Dihipotesiskan bahwa akresi Bumi dimulai segera setelah pembentukan inklusi kaya kalsium-aluminium dan meteorit. Karena waktu yang dibutuhkan untuk proses akresi ini belum diketahui, dan prediksi dari model akresi yang berbeda berkisar dari beberapa juta hingga sekitar 100 juta tahun, perbedaan antara usia Bumi dan batuan tertua sulit ditentukan. Juga sulit untuk menentukan usia pasti dari batuan tertua di Bumi, yang tersingkap di permukaan, karena mereka adalah kumpulan mineral yang kemungkinan memiliki usia yang berbeda.

Pengembangan konsep geologi modern

Studi tentang strata—pelapisan bebatuan dan bumi—memberikan apresiasi kepada para naturalis bahwa Bumi mungkin telah mengalami banyak perubahan selama keberadaannya.
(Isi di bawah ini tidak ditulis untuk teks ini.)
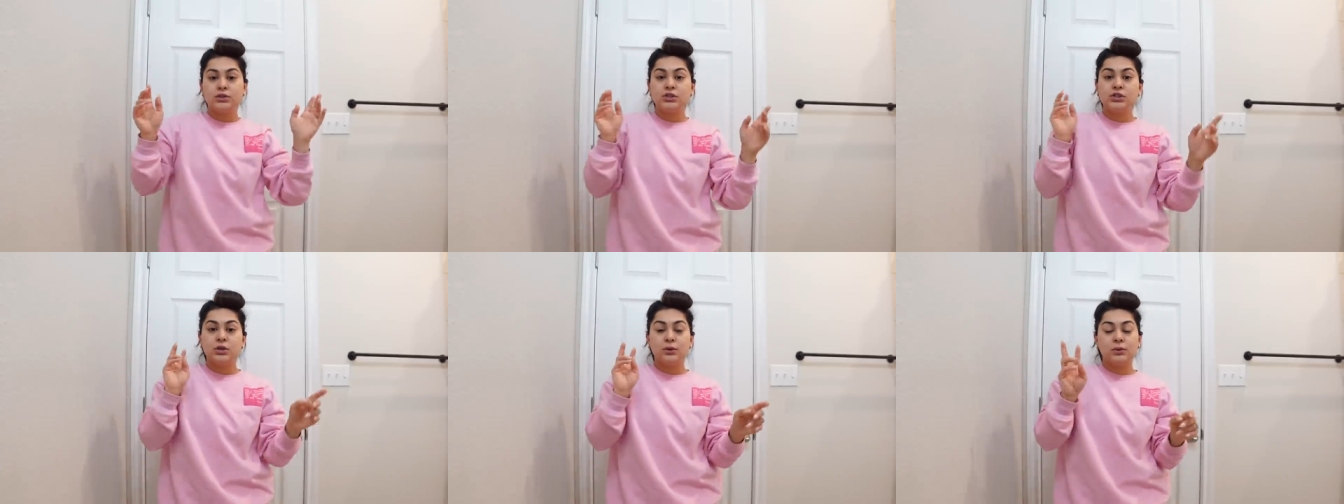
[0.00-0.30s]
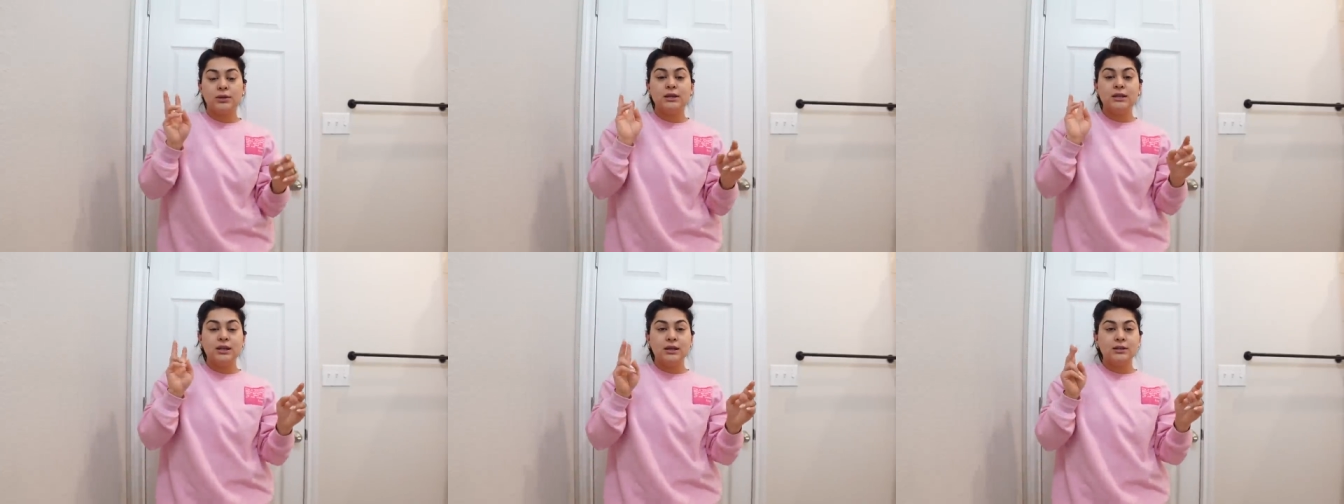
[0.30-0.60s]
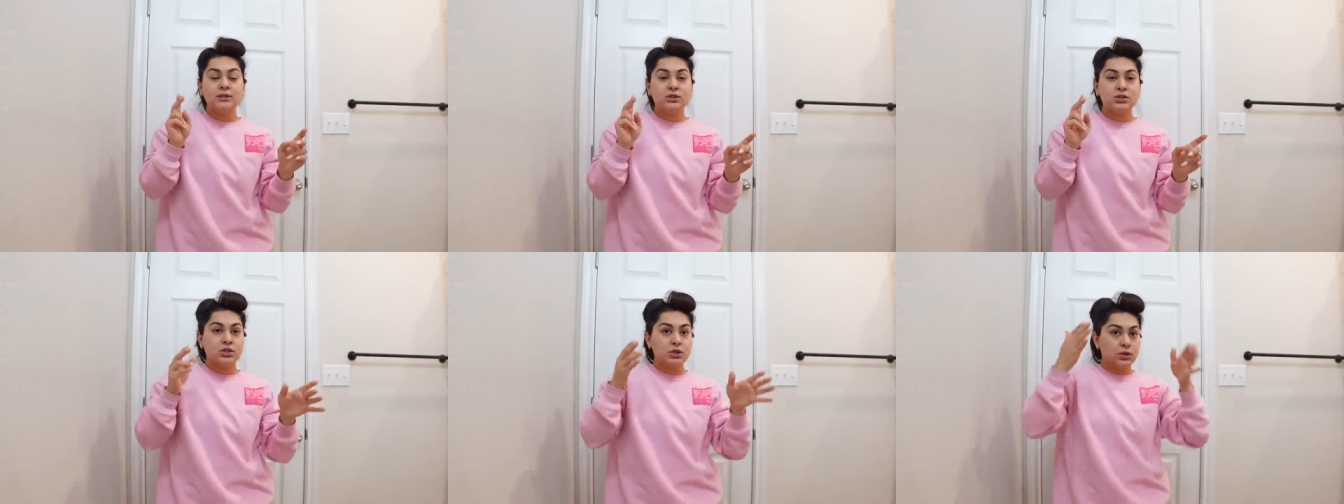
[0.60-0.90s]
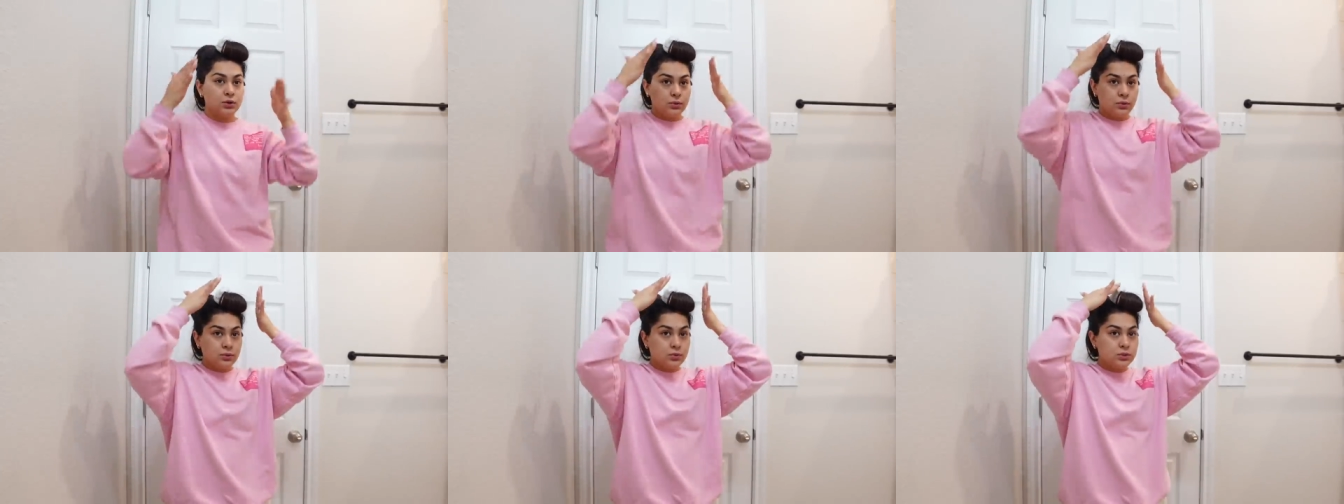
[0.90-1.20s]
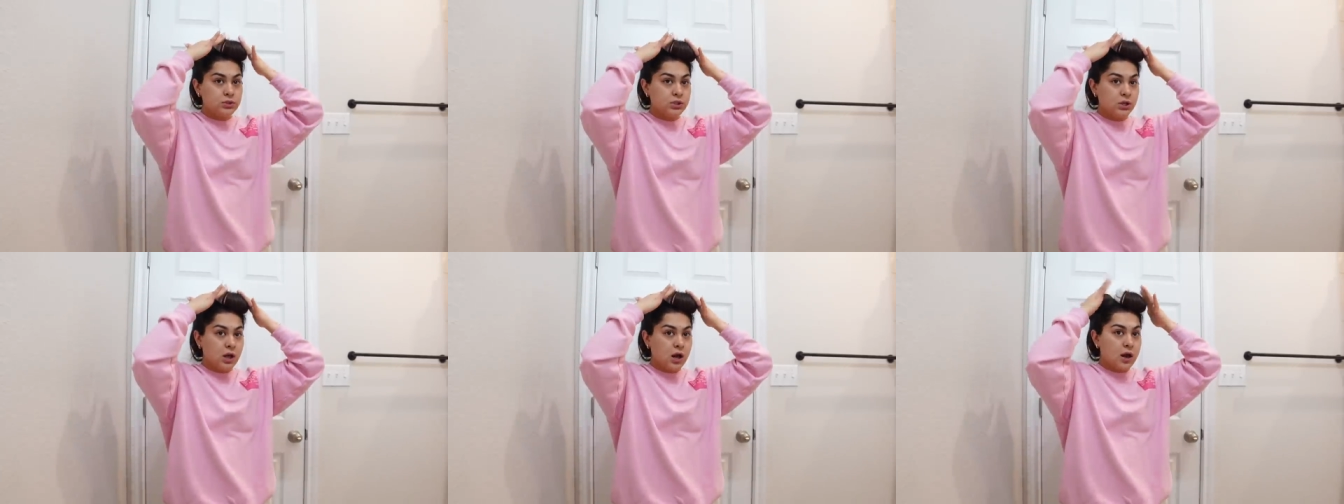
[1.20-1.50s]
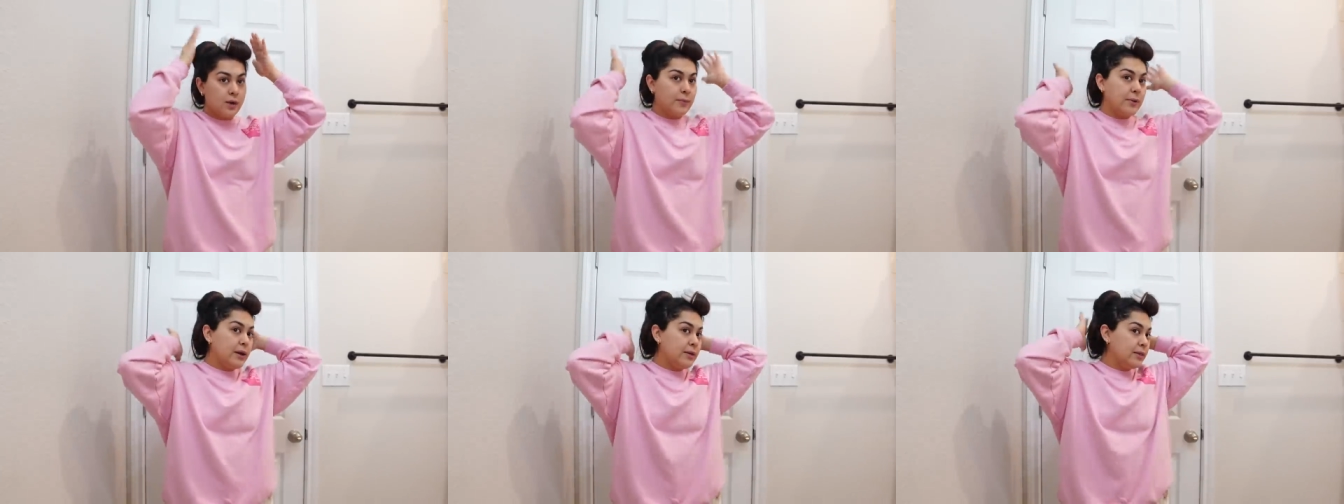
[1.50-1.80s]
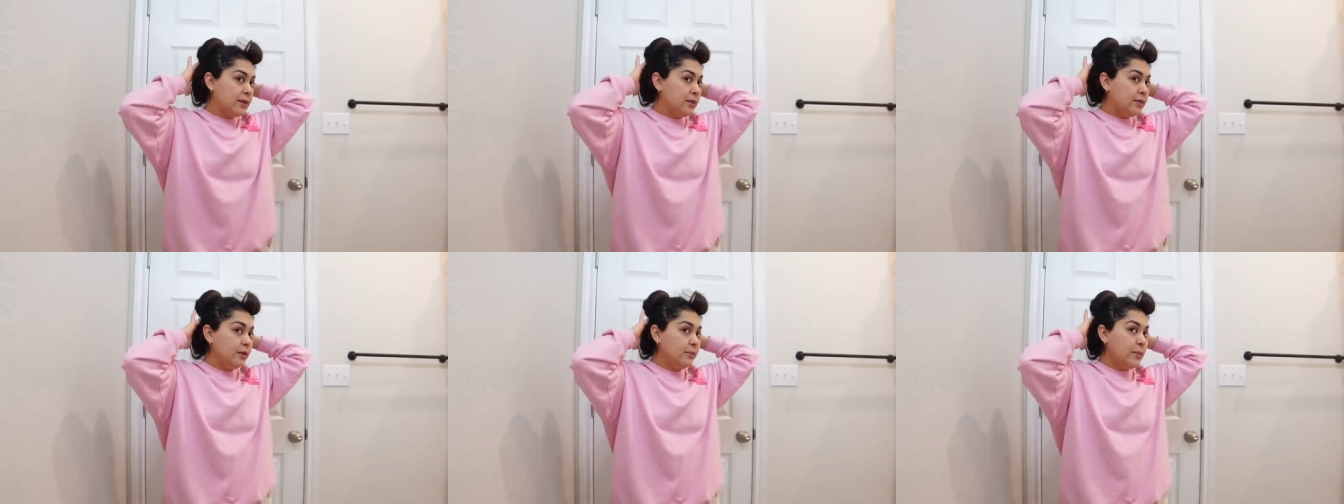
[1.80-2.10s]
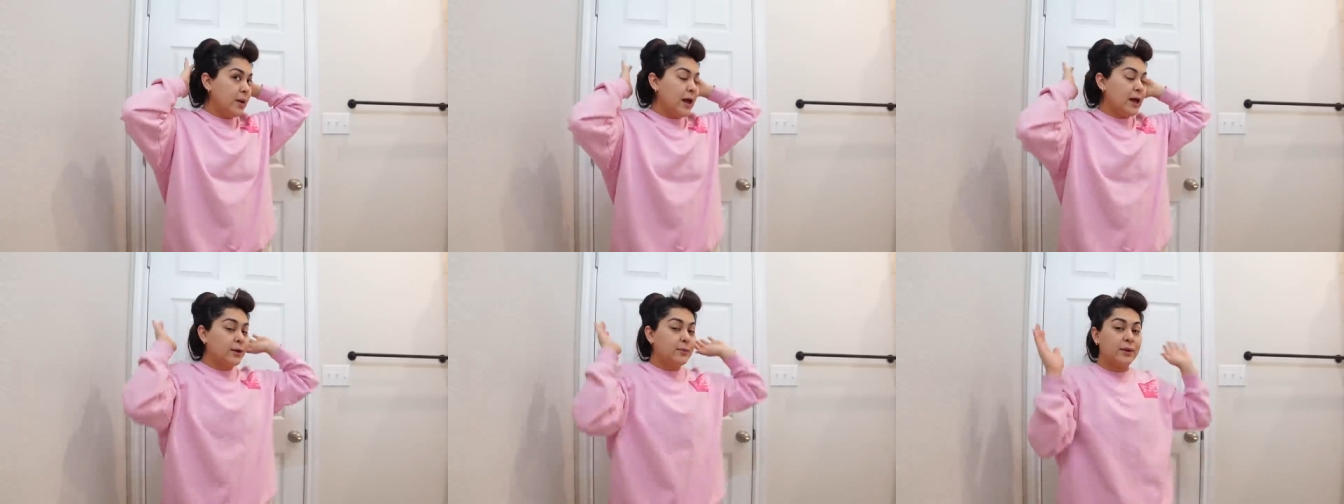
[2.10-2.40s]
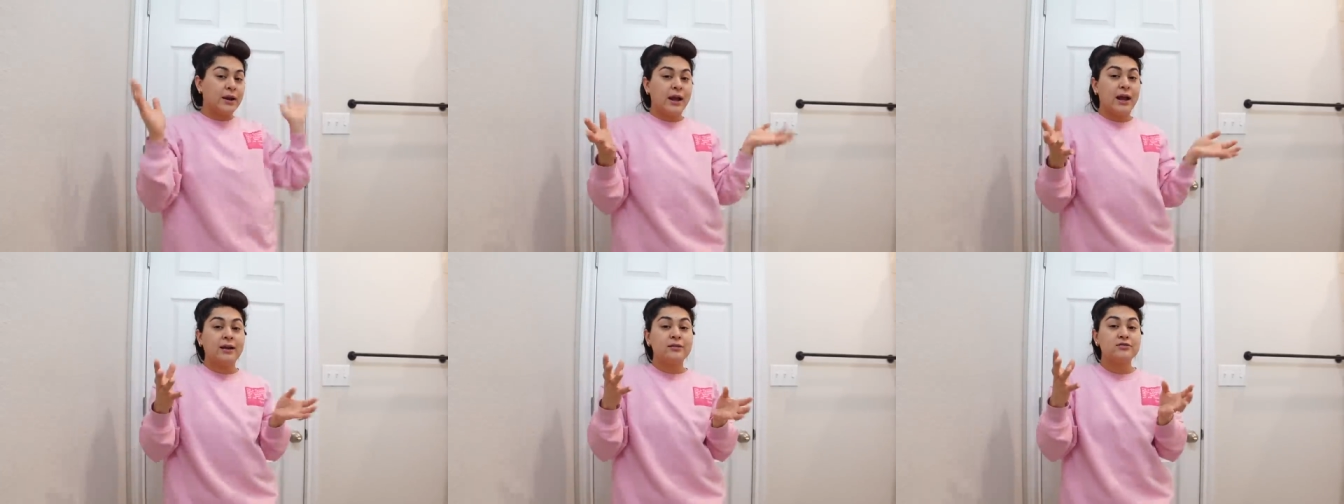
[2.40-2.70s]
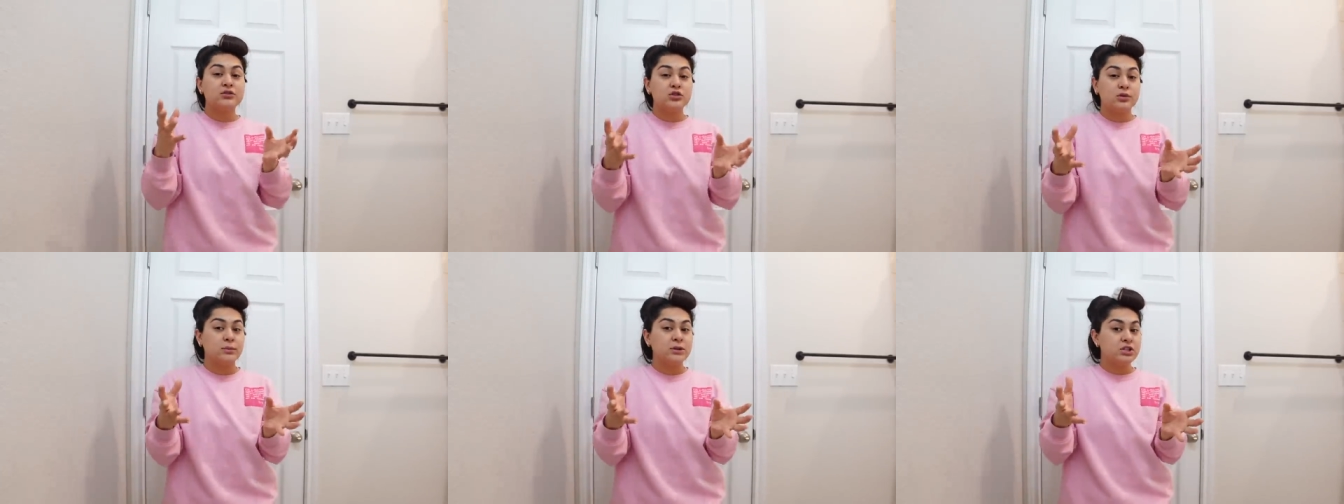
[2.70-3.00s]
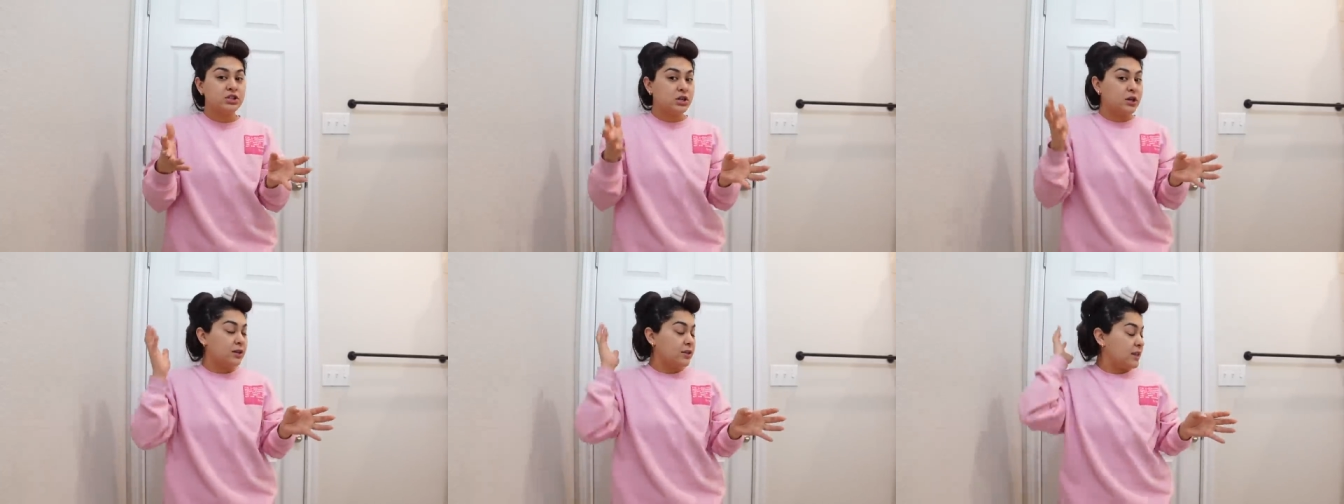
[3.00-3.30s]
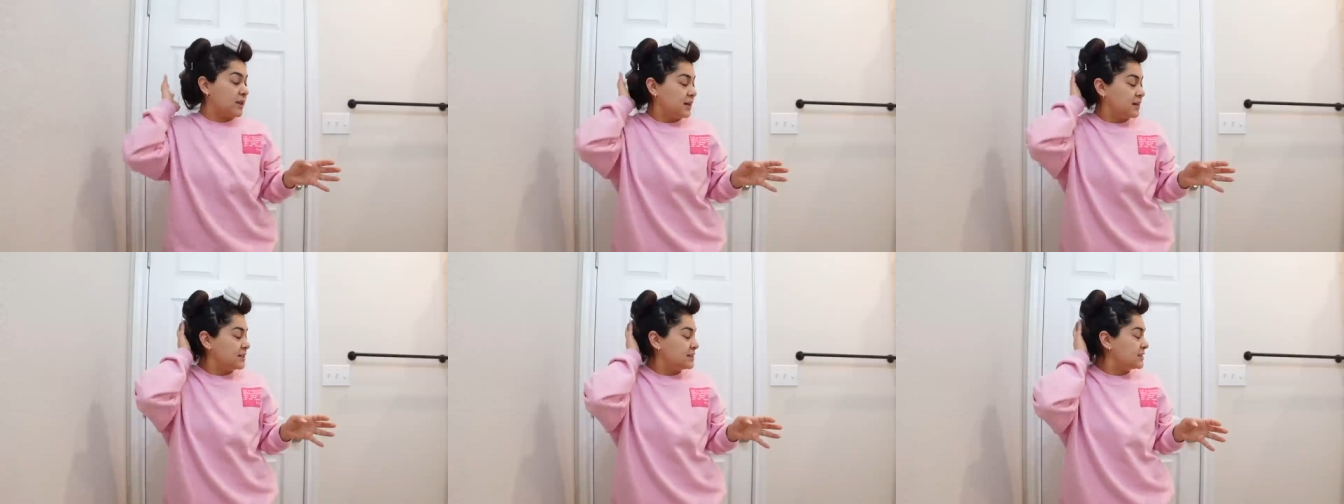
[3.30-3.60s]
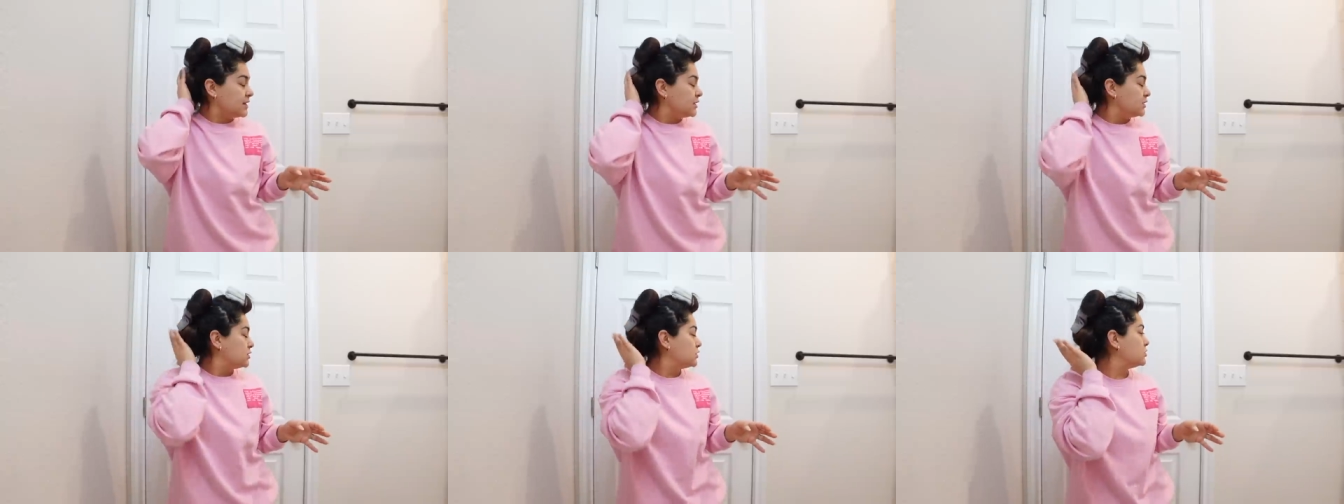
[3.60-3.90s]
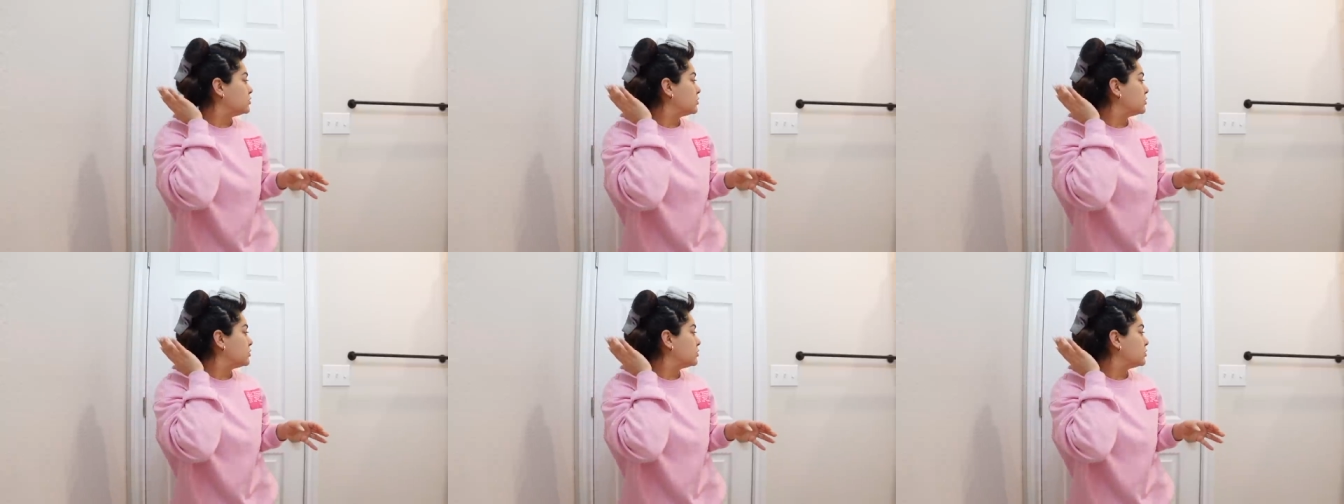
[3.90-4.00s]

She only does two, top and then the back, but I have so much hair that I just said two,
Lapisan-lapisan ini sering mengandung sisa-sisa fosil makhluk yang tidak diketahui, menyebabkan beberapa orang menafsirkan perkembangan organisme dari lapisan ke lapisan.[12][13]

Nicolas Steno pada abad ke-17 adalah salah satu naturalis pertama yang menghargai hubungan antara sisa-sisa fosil dan strata.[13] Pengamatannya membawanya untuk merumuskan konsep stratigrafi yang sangat penting (yaitu, "hukum superposisi" dan "prinsip horizontalitas asli").[14] Pada tahun 1790-an, William Smith berhipotesis bahwa jika dua lapisan batuan di lokasi yang sangat berbeda mengandung fosil yang sama, maka sangat masuk akal bahwa lapisan tersebut memiliki umur yang sama.[15] Keponakan dan murid Smith, John Phillips, kemudian menghitung dengan cara sedemikian rupa sehingga Bumi berusia sekitar 96 juta tahun.[16]

Pada pertengahan abad ke-18, naturalis Mikhail Lomonosov menyarankan bahwa Bumi telah diciptakan secara terpisah dari, dan beberapa ratus ribu tahun sebelumnya, sisa alam semesta. Ide-ide Lomonosov sebagian besar bersifat spekulatif. Pada tahun 1779, Comte du Buffon mencoba mendapatkan nilai untuk usia Bumi menggunakan eksperimen: Dia menciptakan bola dunia kecil yang komposisinya menyerupai Bumi dan kemudian mengukur laju pendinginannya. Hal tersebut membuatnya memperkirakan bahwa Bumi berusia sekitar 75.000 tahun.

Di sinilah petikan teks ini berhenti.